Scott Treleaven granted permission to use his art (so grateful for that!), and sent me dozens of files. I chose this collage because of the connection to dogs/wolves in the book, but also this guy’s attitude is just so off-kilter and enigmatic, crouching nude with his animal friend and enormous flowers. You can’t really see his face, so he could be almost any man in the book. His stance is loose and rangy, but he’s ready to pounce. He’s waiting. The look in the wolf’s eye is bashful, a little mysterious. Delicate spidery chrysanthemums dominate the background. The photo could plausibly be from 1880 or 1967, which is tantalizing, and meshes with the novel’s slipperiness and the liberties it takes with time and place.

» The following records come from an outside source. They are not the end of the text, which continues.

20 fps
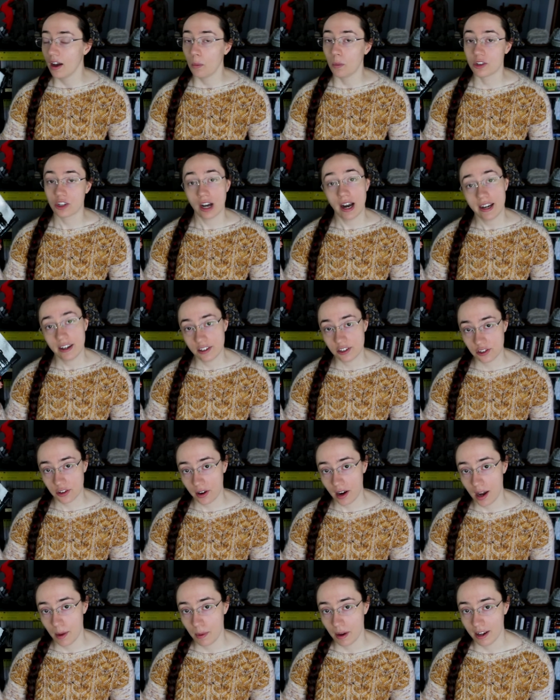which I
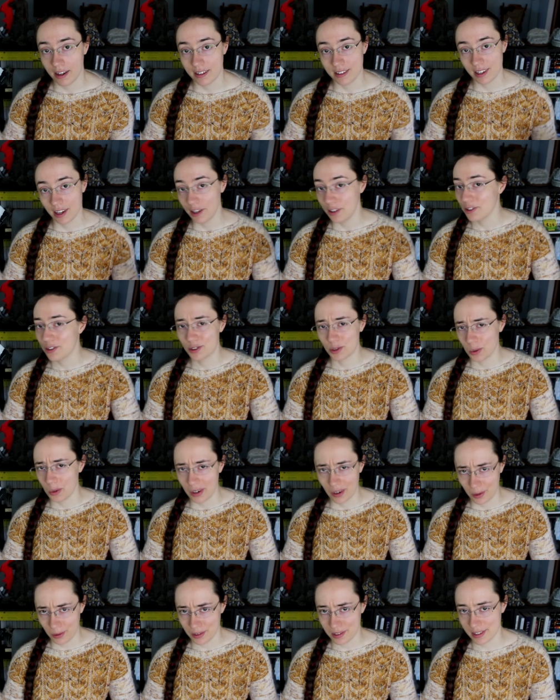describe as
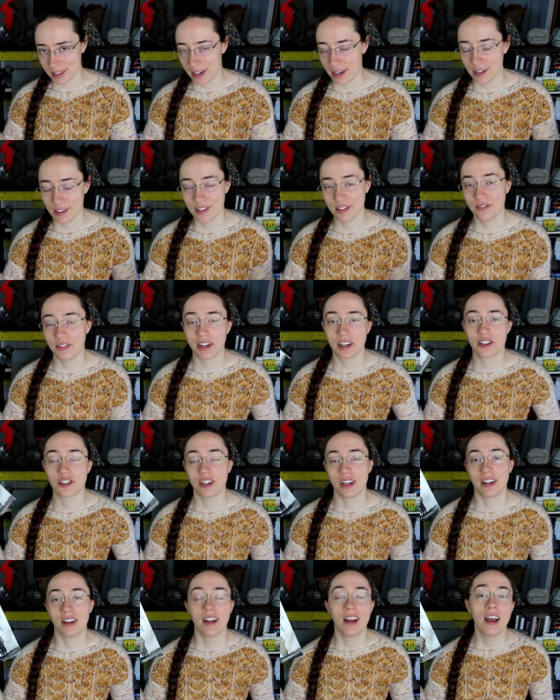historical science
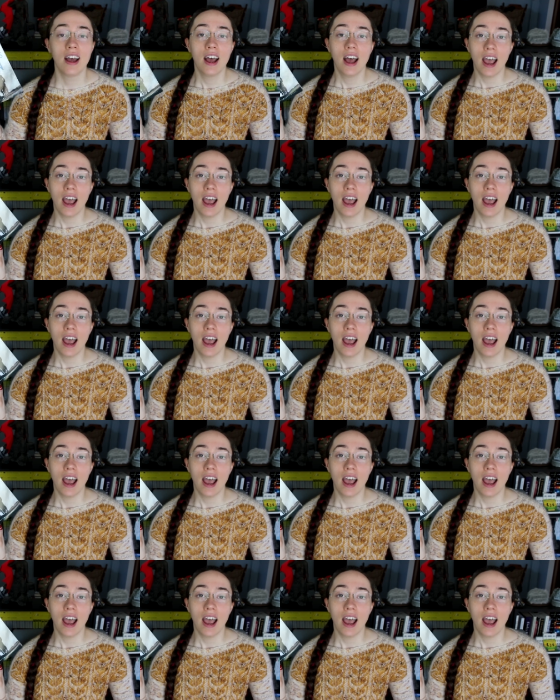fiction,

Who does this guy think he is, the vanguard of some new ferocious form of flower power? My characters are often trying to justify their actions by claiming a quasi-animal lineage. They seek to revert to an imagined ancient state of being, a false purity they think gives them the upper hand in the aftermath of societal collapse.

Eric Obenauf: I originally pictured a design along the lines of a poster I saw for Eddington, which I learned was a piece of art by David Wojnarowicz addressing the AIDS crisis. Acid Green Velvet conflates contemporary sensibilities with characters in a historical setting, so I was researching archival illustrations of animals, landscapes, and the American west, imagining presenting them in a hip, modern manner.

Grace has lived with this book for nearly two decades and had strong ideas for how she wanted to package the book. I’m a sucker for texture on book covers, and Scott Treleaven’s artwork is wonderfully tactile and absolutely striking, while also feeling simultaneously punk and timeless. I can understand why Grace wanted to feature it on the cover. Thankfully Scott was into the idea, and from there it was just a matter of settling on the perfect fonts and alignment.